Condamné pour violations de droits humains, l’État britannique a accepté de verser 240.000 livres sterling à un double meurtrier islamiste, placé à l’isolement après avoir pris en otage un agent pénitentiaire quelques années plus tôt.
Un placement en isolement qui aurait fait tomber Fuad Awale dans une «lourde dépression», et qui l’a poussé à saisir la Haute Cour de justice, invoquant l’article 8 de la Convention européenne des droits de l’Homme, qui stipule que toute personne a droit au respect «de sa vie privée et familiale, de son domicile et de sa correspondance».

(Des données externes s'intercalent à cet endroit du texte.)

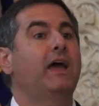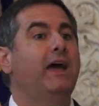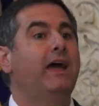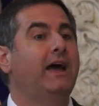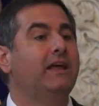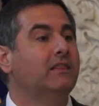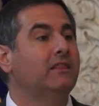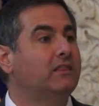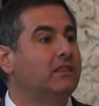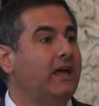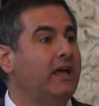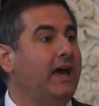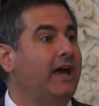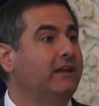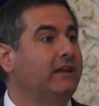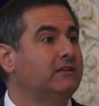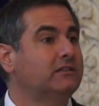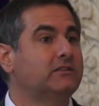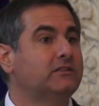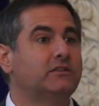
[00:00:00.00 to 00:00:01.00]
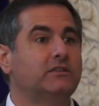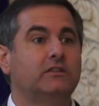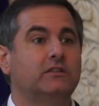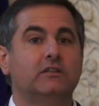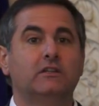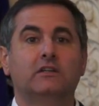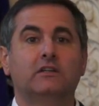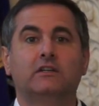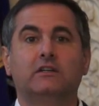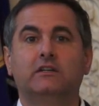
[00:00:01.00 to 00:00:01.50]
And that
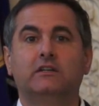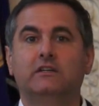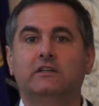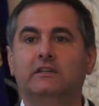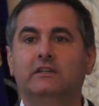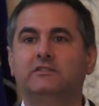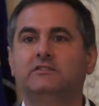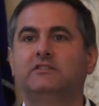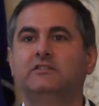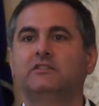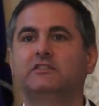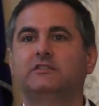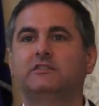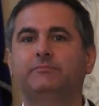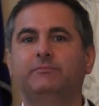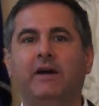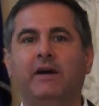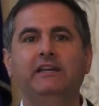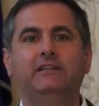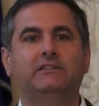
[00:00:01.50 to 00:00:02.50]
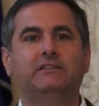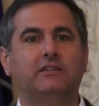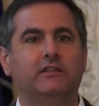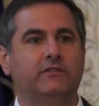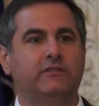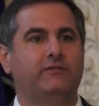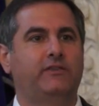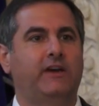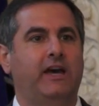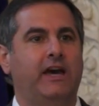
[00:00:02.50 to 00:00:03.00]
is despite
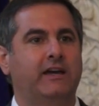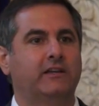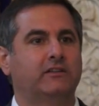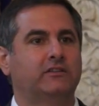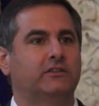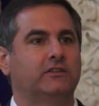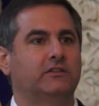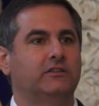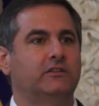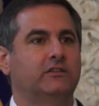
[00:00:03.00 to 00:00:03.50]
the fact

Ses avocats en ont profité pour dénoncer l’«opacité» des autorités pénitentiaires dans leur décision d’isoler Fuad Awale, et soutenu qu’il existait au sein de la prison de nombreux détenus «racistes» et «islamophobes», ce qui aurait limité encore davantage le nombre de personnes avec qui Awale aurait pu «s’associer», autrement dit, partager sa cellule ou mener une quelconque activité au sein de l’établissement pénitentiaire.
Des arguments qui ont visiblement fait mouche auprès de la Haute Cour. Ellebogen «a jugé que le secrétaire d’État à la Justice n’avait pas donné à M. Awale des raisons suffisantes pour son exclusion», et qu’il «avait enfreint le devoir d’égalité du secteur public en ne menant pas d’enquêtes sur l’impact de la présence d’un nombre important de prisonniers racistes/islamophobes dans le centre pénitentiaire, et sur la capacité des prisonniers non blancs ou musulmans à s’associer avec d’autres.»